We are building a future where user and agent interfaces can adapt, evolve, and personalize themselves. Each improvement here increases optimization space, experimentation velocity, and thus, lift.
Reading that felt like reading my own job description, just pointed at a different surface. For the last four years at Cogniac, I've been shipping agent workflows and LLM pipelines into live casinos, manufacturing floors, railways, and clinical labs — places where a non-deterministic system has to actually work, day after day, under real latency and real data. Swap "cards on a table" for "interfaces on a page" and the core skill is the same: generate structured output from messy input, evaluate it, monitor it, and keep improving it in production.
Every line of your role description maps onto work I've already shipped. "Build AI agents that generate interfaces, client-side features, and more at scale" and "consistently turn manual workflows into scalable and reliable agents" — I architected a multi-agent, human-in-the-loop annotation pipeline that offloads routine labeling from annotators, delivering an 80% reduction in annotation time and a 30% label-quality improvement on two tested workflows. "Create validation systems that catch bugs, off-brand outputs, and poor user experiences before launch" and "create online and offline evaluation systems for generated outputs" — that same pipeline worked because the evaluation loop was the product. "Build monitoring systems that detect issues and regressions after rollout" — I shipped a vision-powered, AI-automated player rating system at the edge across 100+ live Baccarat tables in Asia, optimized inference to run 3+ tables per Cogniac Edgeflow device, and doubled revenue from this client; regressions show up in revenue in real time. "Ship reliable non-deterministic systems" — I architected platform-wide post-training quantization (FP32 / FP16 → INT8), giving 2× lower inference latency with no meaningful accuracy loss. And the LLM-powered post-game analytics dashboard I built for pit bosses is the substrate pattern that makes GenAI usable inside a product rather than beside it.

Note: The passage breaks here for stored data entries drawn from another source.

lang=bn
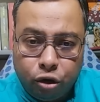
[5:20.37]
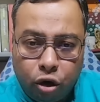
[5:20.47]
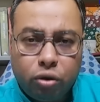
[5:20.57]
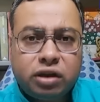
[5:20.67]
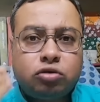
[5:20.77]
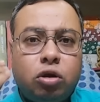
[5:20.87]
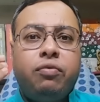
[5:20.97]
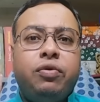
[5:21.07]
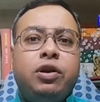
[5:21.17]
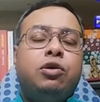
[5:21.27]
মধ্যে
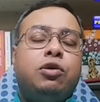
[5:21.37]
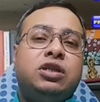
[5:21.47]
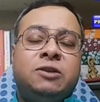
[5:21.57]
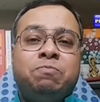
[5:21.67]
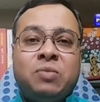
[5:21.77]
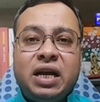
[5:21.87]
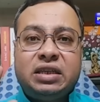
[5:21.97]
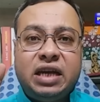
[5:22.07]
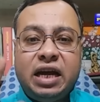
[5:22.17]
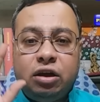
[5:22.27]
ঘটনাস্থলের ভিডিও রয়েছে
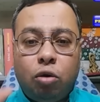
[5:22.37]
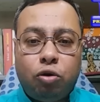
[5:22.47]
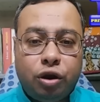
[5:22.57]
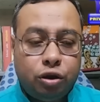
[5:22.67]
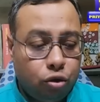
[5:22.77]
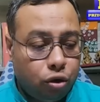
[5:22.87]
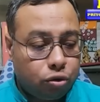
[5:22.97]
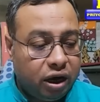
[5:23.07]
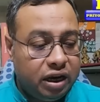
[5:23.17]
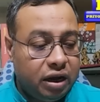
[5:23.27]
সেই খবর কিন্তু
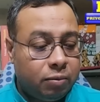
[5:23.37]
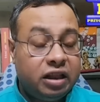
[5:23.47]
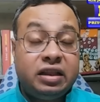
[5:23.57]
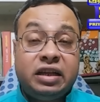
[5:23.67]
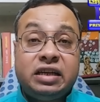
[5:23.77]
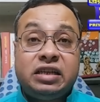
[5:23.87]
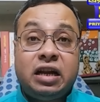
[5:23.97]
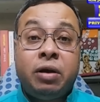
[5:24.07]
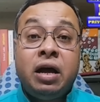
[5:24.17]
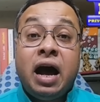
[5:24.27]
গতকালই আপনাদের
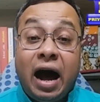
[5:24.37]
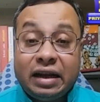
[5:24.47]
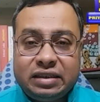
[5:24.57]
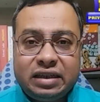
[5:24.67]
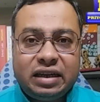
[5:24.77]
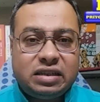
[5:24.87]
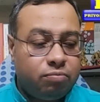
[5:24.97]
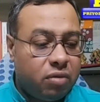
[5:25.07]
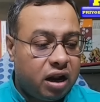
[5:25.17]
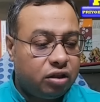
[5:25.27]
দিয়েছিলাম আজকে
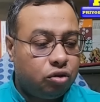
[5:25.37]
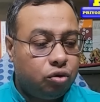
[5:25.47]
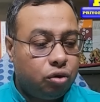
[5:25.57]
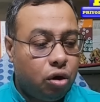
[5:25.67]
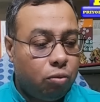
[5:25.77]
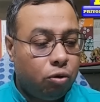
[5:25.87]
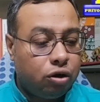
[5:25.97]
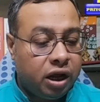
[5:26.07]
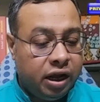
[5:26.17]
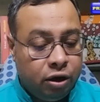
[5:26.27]
যে মারাত্মক
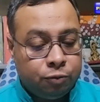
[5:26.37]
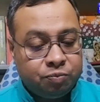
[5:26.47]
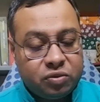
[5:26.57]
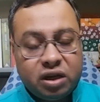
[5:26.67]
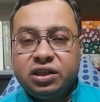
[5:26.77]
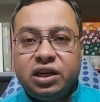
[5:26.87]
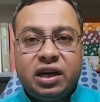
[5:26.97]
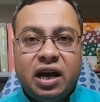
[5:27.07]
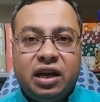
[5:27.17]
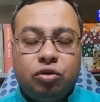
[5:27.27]
খবরটা এলো
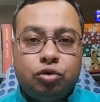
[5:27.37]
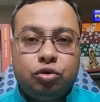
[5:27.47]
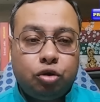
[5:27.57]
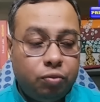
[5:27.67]
সেটা কিন্তু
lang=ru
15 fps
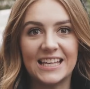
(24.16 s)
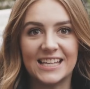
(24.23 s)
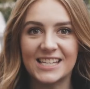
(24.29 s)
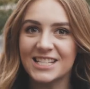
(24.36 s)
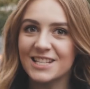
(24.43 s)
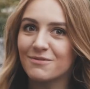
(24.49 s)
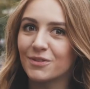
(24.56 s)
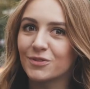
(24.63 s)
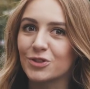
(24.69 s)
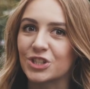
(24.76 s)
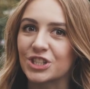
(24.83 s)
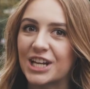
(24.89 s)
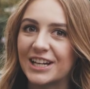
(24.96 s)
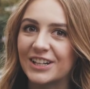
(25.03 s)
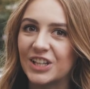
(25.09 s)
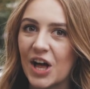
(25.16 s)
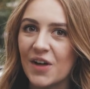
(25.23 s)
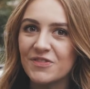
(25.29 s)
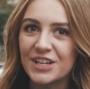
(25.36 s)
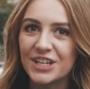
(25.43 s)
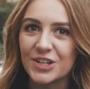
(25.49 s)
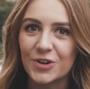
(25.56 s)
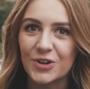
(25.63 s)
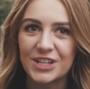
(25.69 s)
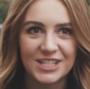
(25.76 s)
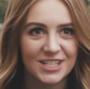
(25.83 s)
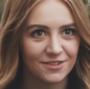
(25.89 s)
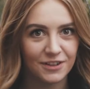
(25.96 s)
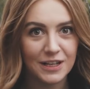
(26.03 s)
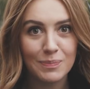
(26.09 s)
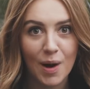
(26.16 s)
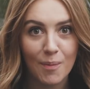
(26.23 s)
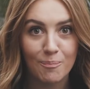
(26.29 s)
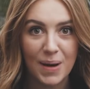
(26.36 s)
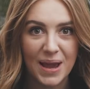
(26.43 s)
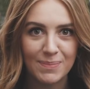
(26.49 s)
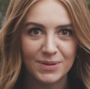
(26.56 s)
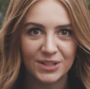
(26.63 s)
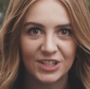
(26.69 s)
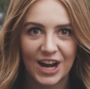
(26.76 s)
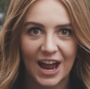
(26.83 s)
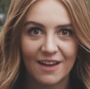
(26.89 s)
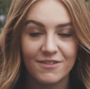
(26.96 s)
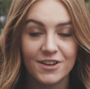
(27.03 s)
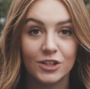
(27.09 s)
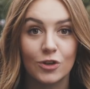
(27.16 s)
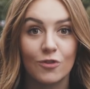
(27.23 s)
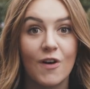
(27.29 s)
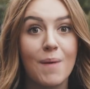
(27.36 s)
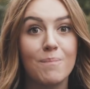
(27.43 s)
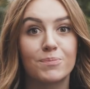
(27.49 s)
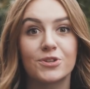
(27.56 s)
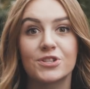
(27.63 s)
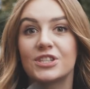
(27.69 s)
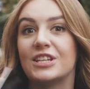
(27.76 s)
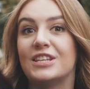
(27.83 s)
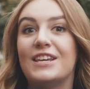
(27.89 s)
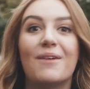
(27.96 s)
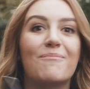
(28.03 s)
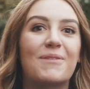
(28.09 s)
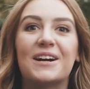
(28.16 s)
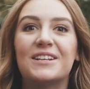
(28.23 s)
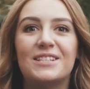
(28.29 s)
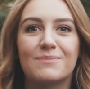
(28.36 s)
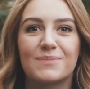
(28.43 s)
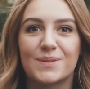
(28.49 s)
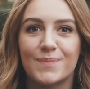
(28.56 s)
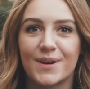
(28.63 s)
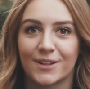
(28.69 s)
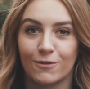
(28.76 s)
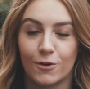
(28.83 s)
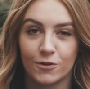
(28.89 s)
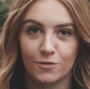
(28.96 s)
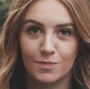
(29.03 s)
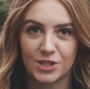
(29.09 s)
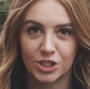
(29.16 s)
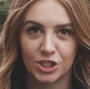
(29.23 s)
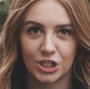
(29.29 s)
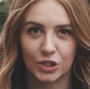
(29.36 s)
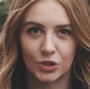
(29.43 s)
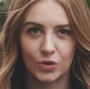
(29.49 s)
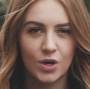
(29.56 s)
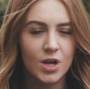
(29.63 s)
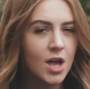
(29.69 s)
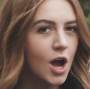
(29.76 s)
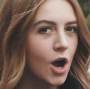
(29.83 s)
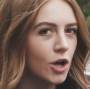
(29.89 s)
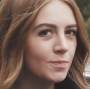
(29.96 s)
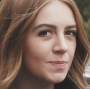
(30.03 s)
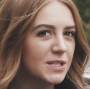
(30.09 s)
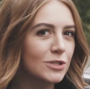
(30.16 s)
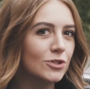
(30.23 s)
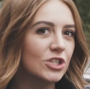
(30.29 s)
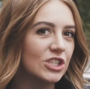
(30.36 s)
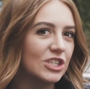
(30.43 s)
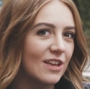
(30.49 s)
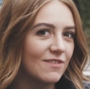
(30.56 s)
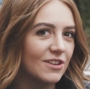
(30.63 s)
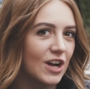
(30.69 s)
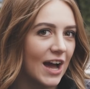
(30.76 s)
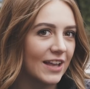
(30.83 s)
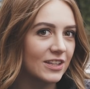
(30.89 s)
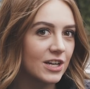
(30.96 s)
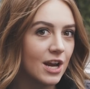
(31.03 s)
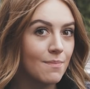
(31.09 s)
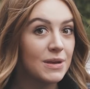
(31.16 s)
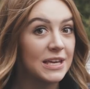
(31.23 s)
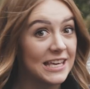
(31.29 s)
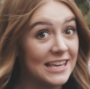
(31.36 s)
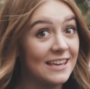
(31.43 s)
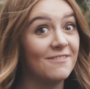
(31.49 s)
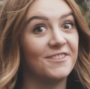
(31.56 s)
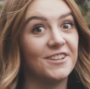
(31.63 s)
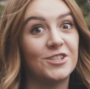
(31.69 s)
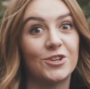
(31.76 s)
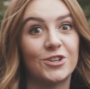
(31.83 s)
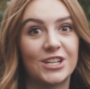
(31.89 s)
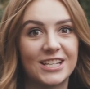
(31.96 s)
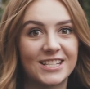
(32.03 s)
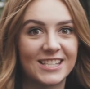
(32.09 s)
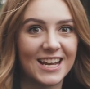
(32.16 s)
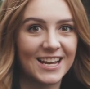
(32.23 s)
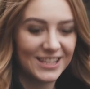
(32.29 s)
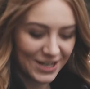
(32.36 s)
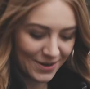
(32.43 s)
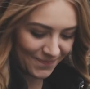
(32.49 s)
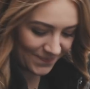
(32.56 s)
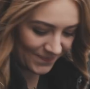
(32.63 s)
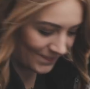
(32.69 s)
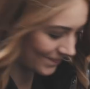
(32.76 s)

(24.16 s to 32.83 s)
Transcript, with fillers: Если вы в душе главный герой из фильма Baby Driver, то вам просто необходим смартфон в машину. Он послужит навигатором и видеорегистратором.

The other half of the role — "talk to technical and non-technical teams to capture qualitative feedback and convert it to metrics and improvements" — is where the best work I've done has always lived. At UCSF I built biomarker models inside Dr. Amorim's neurology lab. At IntelinAir I shipped density-estimation models on AWS next to agronomists and published the work in Frontiers in Plant Science. At Columbia I was a TA for Applied Deep Learning. Three provisional patents, a Best Paper Award, and a peer-reviewed publication came out of exactly the kind of environment you describe: small, talent-dense, bias toward shipping.
Generate, test, monitor interfaces at scale. That isn't a list I aspire to — it's how I already work. I'd love to bring it to your team, in person, in SF.